As I wrote in my book “The First Family Detail,” Mr. Clancy represented everything that was wrong with the agency. Mr. Clancy stonewalled at a House Judiciary Committee hearing when asked whether anyone in the Secret Service would be held accountable for making false statements about Omar J. Gonzalez’s September 2014 intrusion at the White House.

Even though the Secret Service knew immediately that Gonzalez had penetrated the White House and was armed with a knife, Mr. Clancy insisted that the agency did not intentionally issue falsehoods when it told the press that Gonzalez had been stopped at the door and was unarmed. When asked how he knew the untruths were not intentional, Mr. Clancy admitted he did not know how or why the false statements were made.

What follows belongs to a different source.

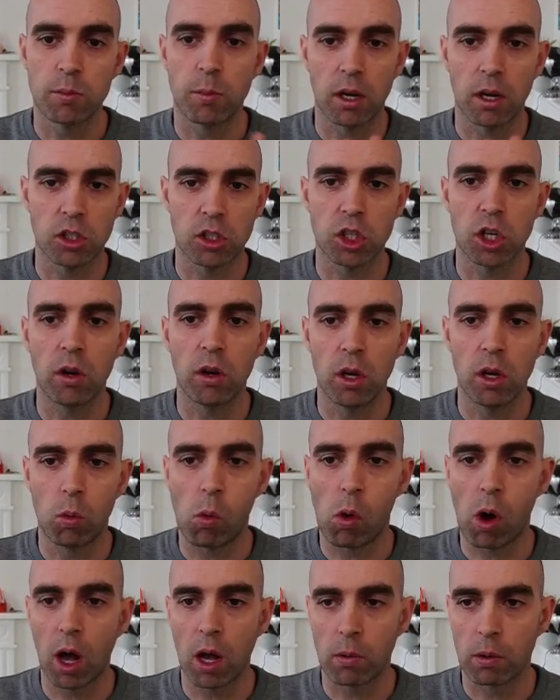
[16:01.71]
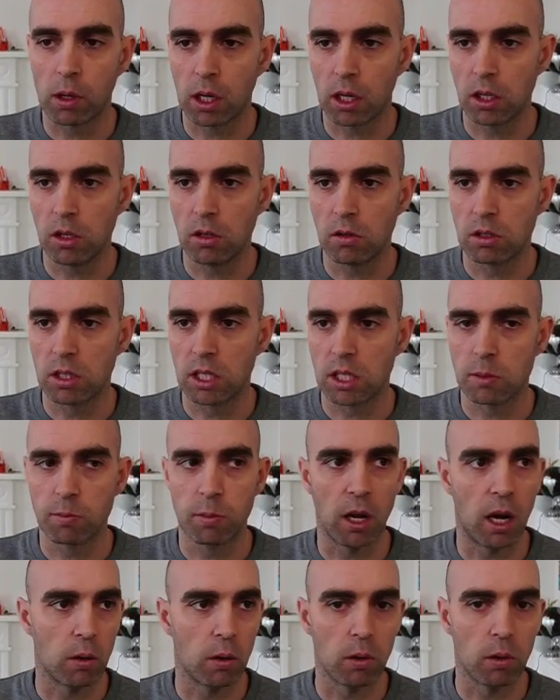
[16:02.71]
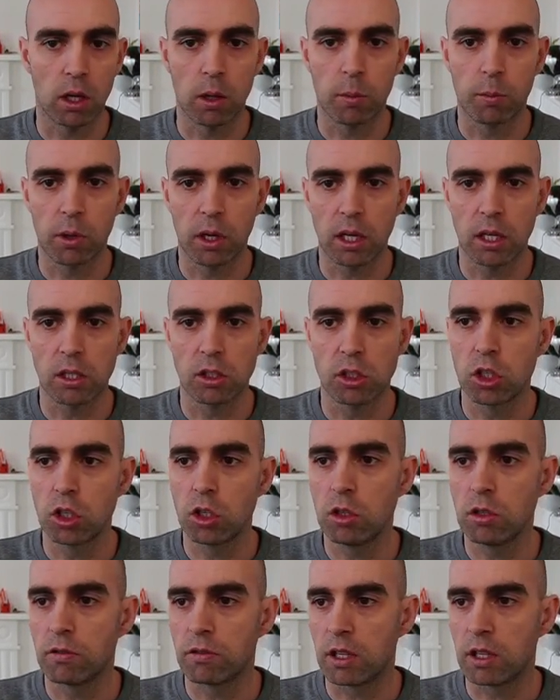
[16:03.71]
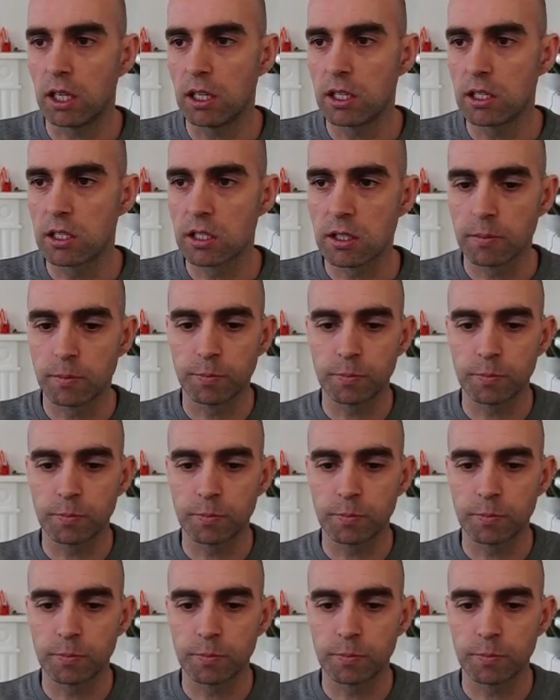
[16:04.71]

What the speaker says: but I'll show you why we're going to use this block. We're going to bring in 2 of these.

A Pulitzer Prize winner, Ms. Leonnig did a masterful job as a Washington Post reporter exposing some of the agency’s flaws. The exposes paralleled my reporting on the agency’s shocking weaknesses going back to 2007, including revealing in April 2012 that 12 Secret Service agents had been sent home from Cartagena during a visit by President Obama because they had been seeing prostitutes.

But Ms. Leonnig also has an agenda. A recent example was her story in The Post headlined, “The $3,000-a-month toilet for the Ivanka Trump/Jared Kushner Secret Service detail.” The story, written with two other reporters, gave the impression that agents merely wanted to use the facilities occasionally. In fact, since they guarded the Kushners 24 hours a day, agents would have been traipsing through their house in the pricey Kalorama section of Washington at all hours of the night if the Secret Service had not rented a basement studio apartment with a bathroom from a neighbor. 

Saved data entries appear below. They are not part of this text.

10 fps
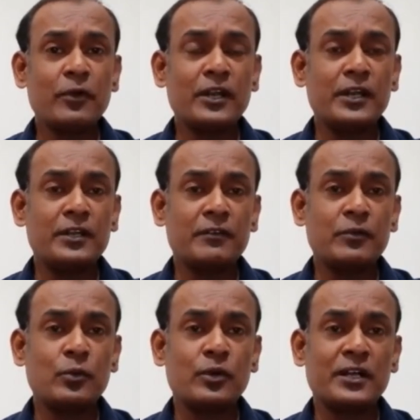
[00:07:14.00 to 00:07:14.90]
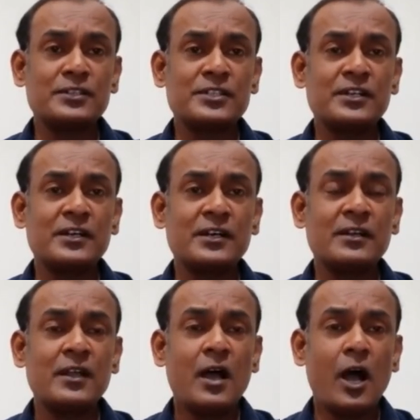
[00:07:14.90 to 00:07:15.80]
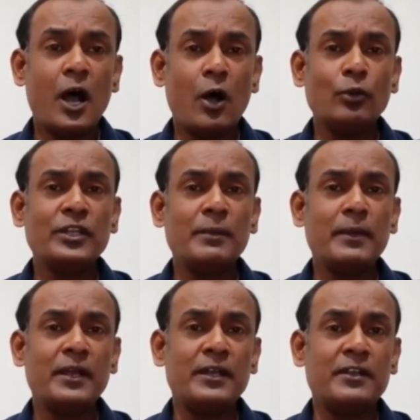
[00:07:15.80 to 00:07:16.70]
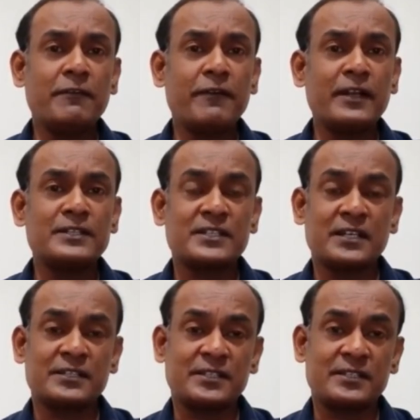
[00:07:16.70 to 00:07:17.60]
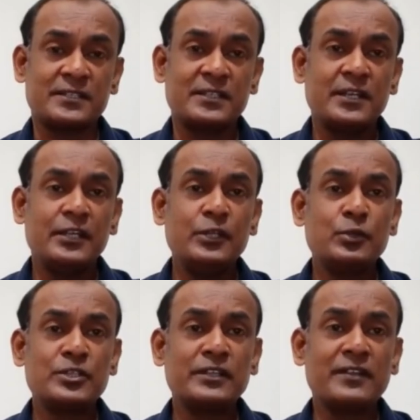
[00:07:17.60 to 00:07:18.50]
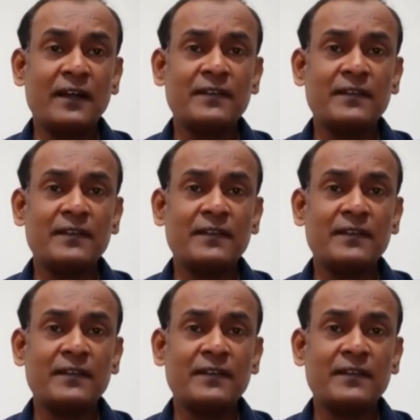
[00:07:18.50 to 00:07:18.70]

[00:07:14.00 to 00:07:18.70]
interview, consider how they may define success. Using that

The Jan. 14 story said agents were “instructed” not to use the Kushners’ bathrooms, falsely giving the impression that the Kushners made the decision to exclude agents from their bathrooms, when in fact the Secret Service made the routine decision.

Moreover, the story never mentioned that the Secret Service paid Joe Biden — not a neighbor — a total of $171,600 over six years to rent his small cottage near his home in Greenville, Del., when he was vice president.

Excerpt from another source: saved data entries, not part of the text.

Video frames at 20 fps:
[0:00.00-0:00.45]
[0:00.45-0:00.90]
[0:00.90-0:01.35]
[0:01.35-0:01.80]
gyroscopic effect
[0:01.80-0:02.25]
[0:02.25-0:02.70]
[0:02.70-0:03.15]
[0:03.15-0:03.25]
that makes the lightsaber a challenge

The omission was no accident, since Ms. Leonnig was aware of the payments to Mr. Biden. Back on Feb. 7, 2020, Ms. Leonnig and two other reporters wrote in The Post that the Secret Service had paid $171,600 to rent Mr. Biden’s cottage.

Regardless of the character flaws they may see in the officials they protect, Secret Service agents are sworn to protect the president at risk to their own lives. FBI agents tend to admire Secret Service agents more than they do any other law enforcement officers. 

Secret Service agents deserve an honest appraisal of their weaknesses and many triumphs. The “Zero Fail” version is anything but.

• Ronald Kessler, a former Washington Post and Wall Street Journal investigative reporter, is the author of “The First Family Detail: Secret Service Agents Reveal the Hidden Lives of the Presidents.”